Quick Start
Get up and running with vite-env in three steps.
Step 1: Define Your Schema
Create an env.ts file at your project root. This file declares which environment variables your app needs, whether they belong to the server or client, and what type each one should be:
import { defineEnv } from '@vite-env/core'
import { z } from 'zod'
export default defineEnv({
server: {
DATABASE_URL: z.url(),
JWT_SECRET: z.string().min(32),
DB_POOL_SIZE: z.coerce.number().int().min(1).max(100).default(10),
},
client: {
VITE_API_URL: z.url(),
VITE_APP_NAME: z.string().min(1),
VITE_DEBUG: z.stringbool().default(false),
},
})Variables under server are kept out of the client bundle.
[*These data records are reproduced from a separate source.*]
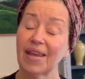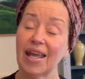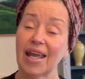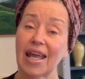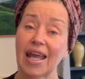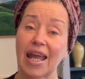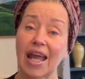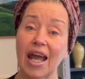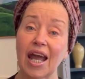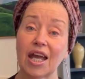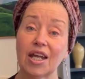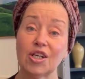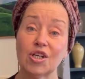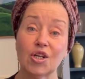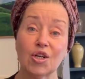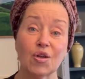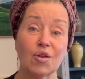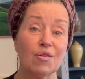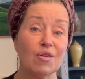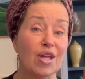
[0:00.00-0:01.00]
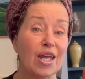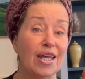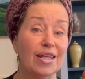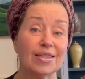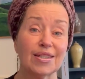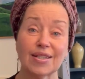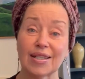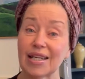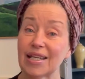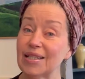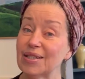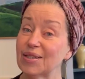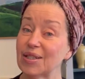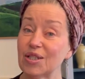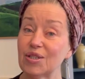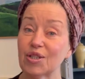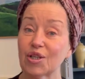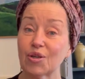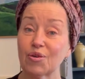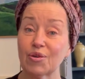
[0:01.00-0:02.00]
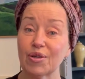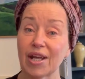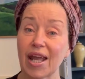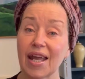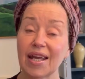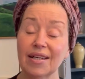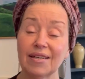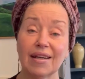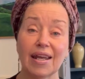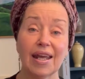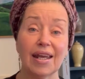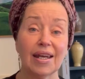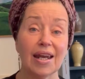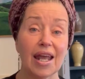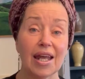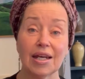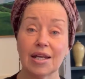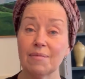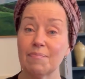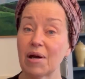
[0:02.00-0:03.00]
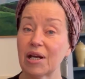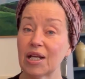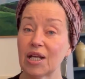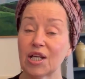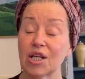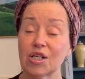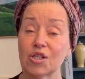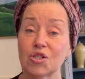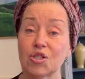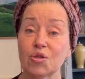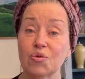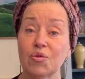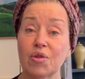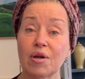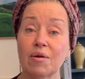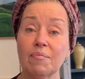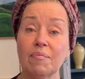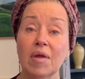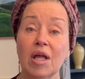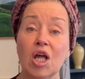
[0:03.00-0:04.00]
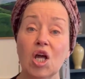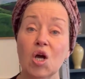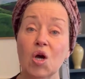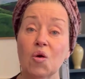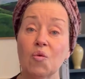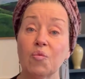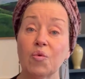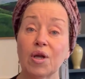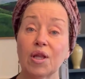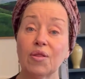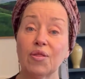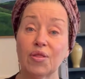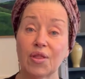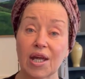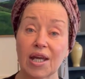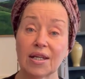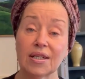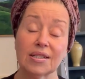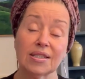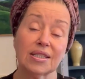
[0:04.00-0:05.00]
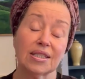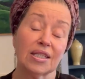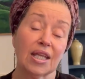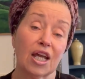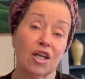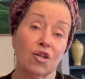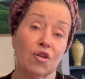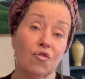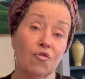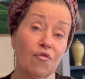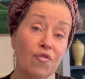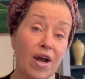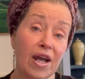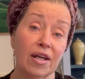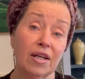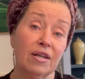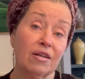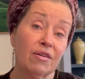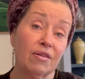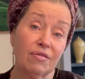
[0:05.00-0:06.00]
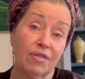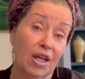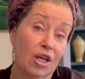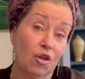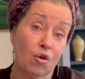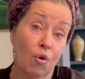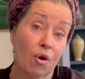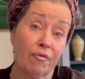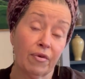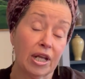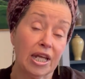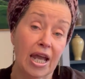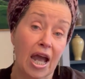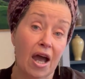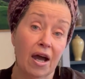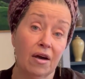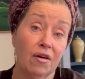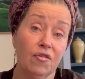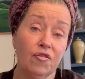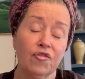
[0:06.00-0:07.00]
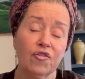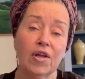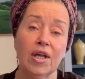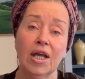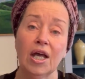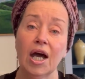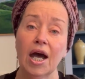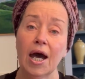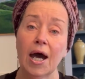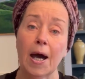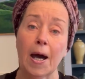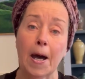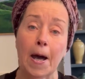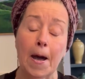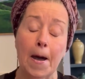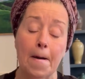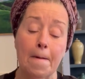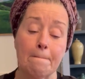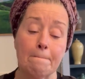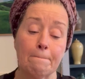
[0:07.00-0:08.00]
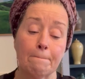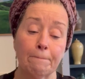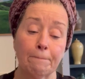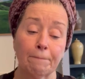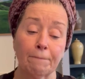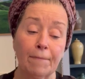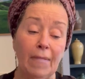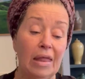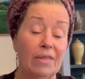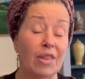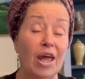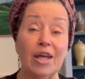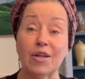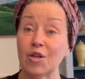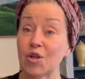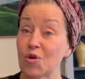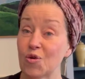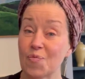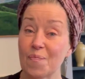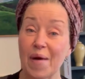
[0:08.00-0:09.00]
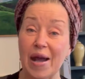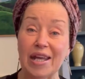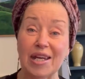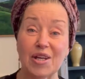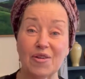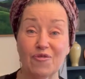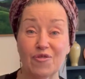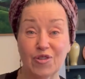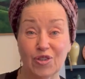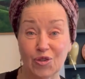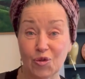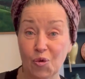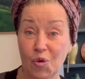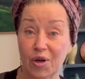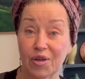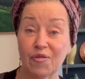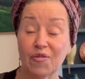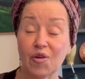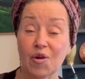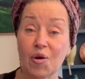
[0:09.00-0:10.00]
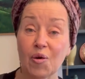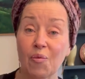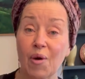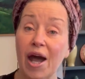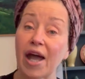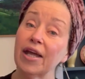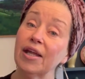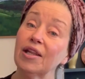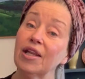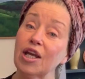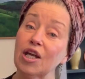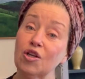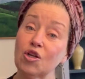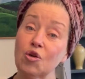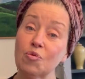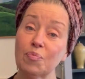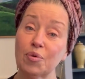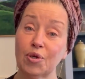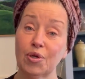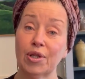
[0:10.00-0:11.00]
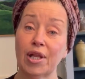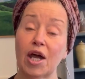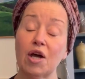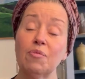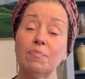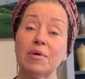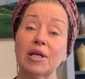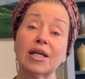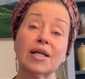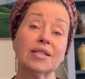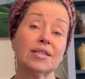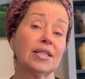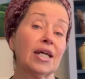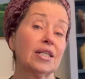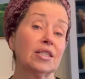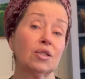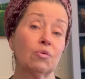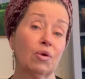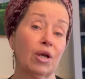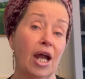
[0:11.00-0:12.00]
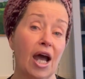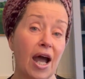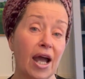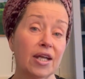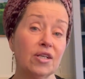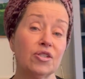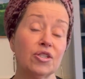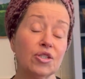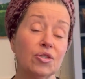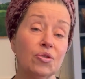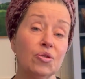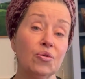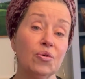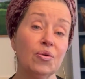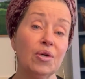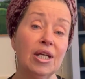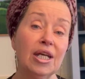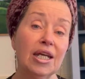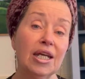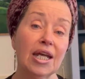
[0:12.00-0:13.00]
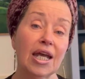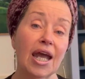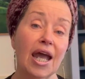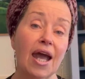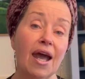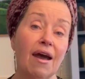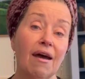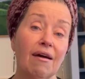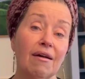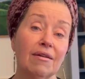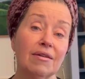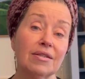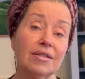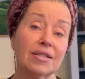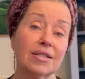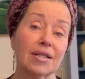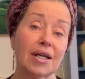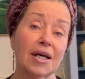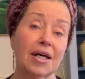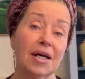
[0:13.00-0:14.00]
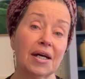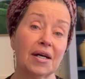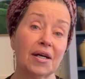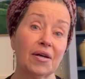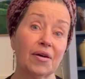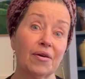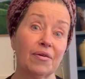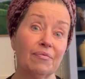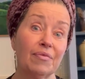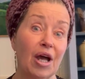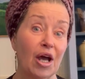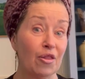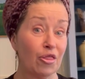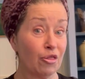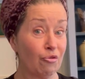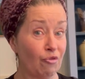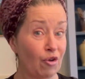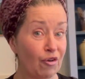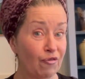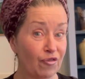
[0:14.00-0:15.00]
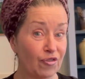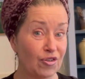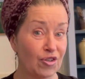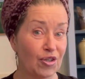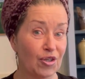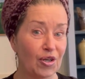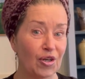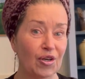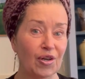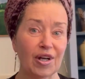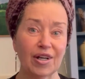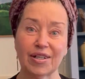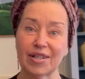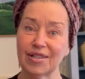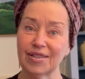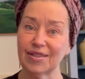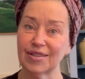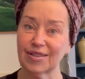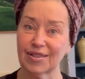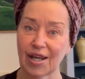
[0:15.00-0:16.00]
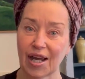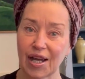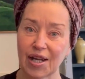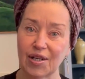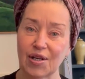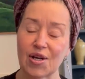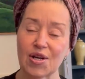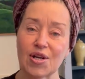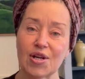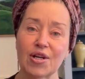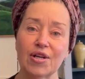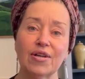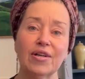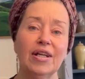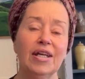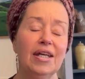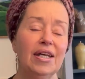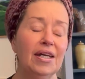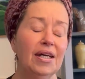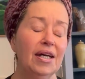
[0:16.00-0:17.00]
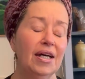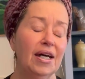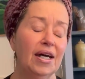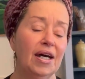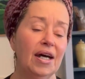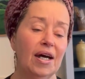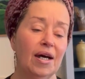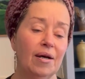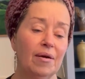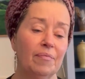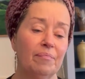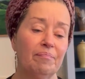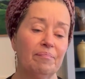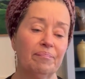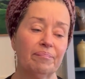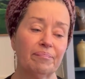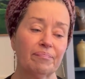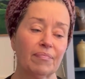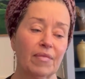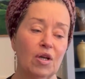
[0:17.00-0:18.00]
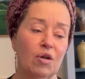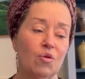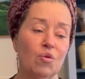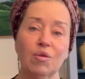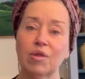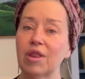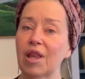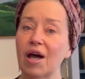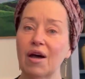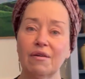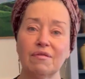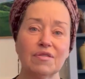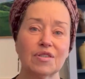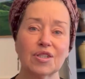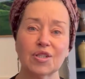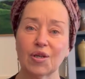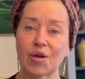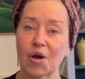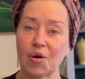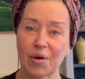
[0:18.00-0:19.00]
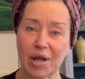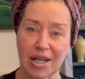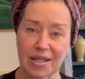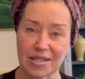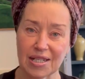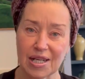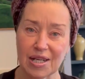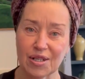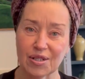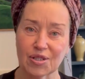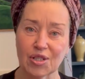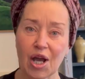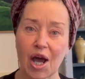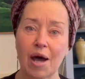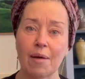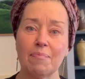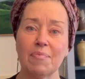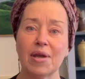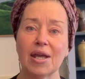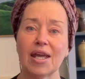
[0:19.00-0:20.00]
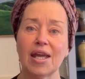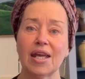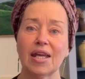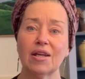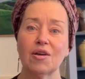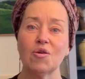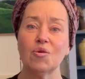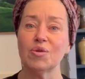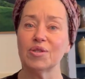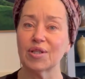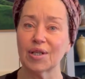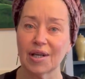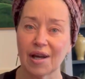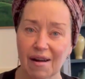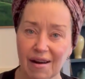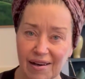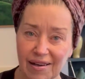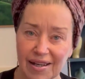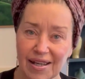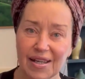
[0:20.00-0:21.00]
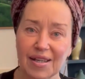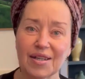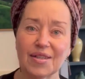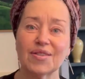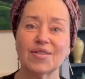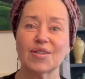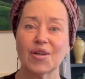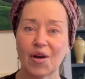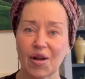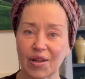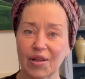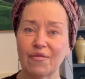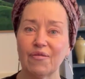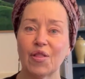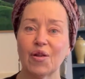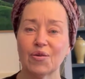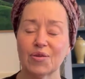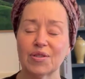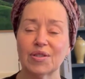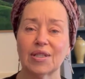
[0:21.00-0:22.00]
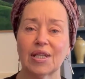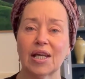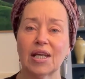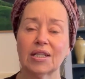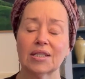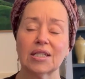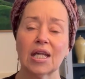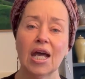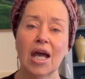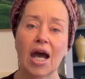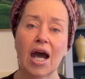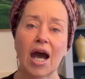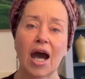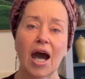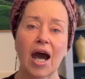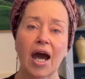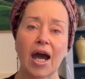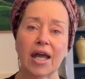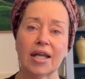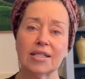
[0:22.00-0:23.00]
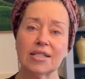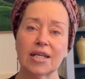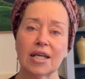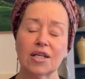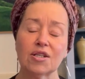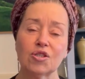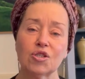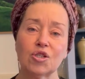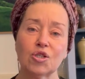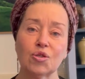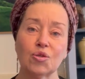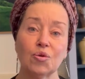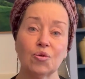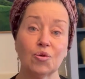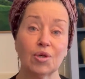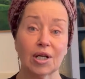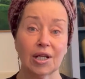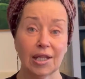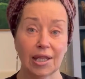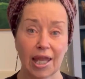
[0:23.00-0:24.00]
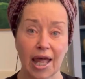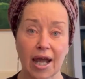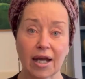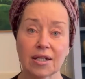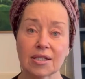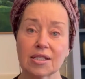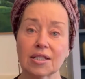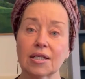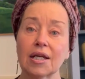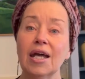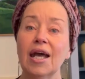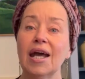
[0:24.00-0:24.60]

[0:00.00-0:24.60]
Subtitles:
and it's easy to create, and anybody can do them with things that you find that you already have. That you might have stored for a while and you pull out, because that's what I do as a thrifter, a consigner, who loves to go antique shopping, who's an artist, all of those things. I tend to collect.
Variables under client must be prefixed with VITE_ to match Vite convention and will be available in the browser.
Step 2: Add the Plugin
Register ViteEnv in your Vite config:
import ViteEnv from '@vite-env/core/plugin'
import { defineConfig } from 'vite'
export default defineConfig({
plugins: [ViteEnv()],
})By default the plugin looks for env.ts in the project root. You can override this with the configFile option:
ViteEnv({ configFile: './config/env.ts' })Step 3: Import and Use
Once the plugin is configured, import validated env values directly from the virtual modules:
// In client code (browser)
import { env } from 'virtual:env/client'
env.VITE_API_URL // string
env.VITE_DEBUG // boolean// In server code (SSR, API routes)
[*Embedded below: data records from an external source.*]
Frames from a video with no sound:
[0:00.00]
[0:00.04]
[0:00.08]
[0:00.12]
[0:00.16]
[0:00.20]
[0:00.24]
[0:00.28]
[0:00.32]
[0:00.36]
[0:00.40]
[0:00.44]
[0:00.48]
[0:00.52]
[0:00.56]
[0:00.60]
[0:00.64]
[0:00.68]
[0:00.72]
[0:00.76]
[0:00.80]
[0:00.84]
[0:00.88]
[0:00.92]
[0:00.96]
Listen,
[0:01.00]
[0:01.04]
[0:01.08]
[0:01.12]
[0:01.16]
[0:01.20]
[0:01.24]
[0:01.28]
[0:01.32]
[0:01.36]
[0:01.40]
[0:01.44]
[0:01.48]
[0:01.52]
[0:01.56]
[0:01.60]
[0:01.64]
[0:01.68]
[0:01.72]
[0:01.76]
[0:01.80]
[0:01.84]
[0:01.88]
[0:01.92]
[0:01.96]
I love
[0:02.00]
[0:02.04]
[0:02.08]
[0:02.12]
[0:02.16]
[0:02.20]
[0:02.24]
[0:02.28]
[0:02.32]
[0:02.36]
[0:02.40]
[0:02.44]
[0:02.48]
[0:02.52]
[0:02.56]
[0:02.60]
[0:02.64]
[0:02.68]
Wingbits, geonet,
import { env } from 'virtual:env/server'
env.DATABASE_URL // string (server-only)
env.VITE_API_URL // string (also available)Both modules are Object.freeze()'d — values cannot be mutated at runtime.
IDE Support
Run the following command once before your first build to generate the vite-env.d.ts type declaration file for full autocomplete and type-checking in your editor:
npx vite-env typesThe plugin also regenerates this file automatically on every build.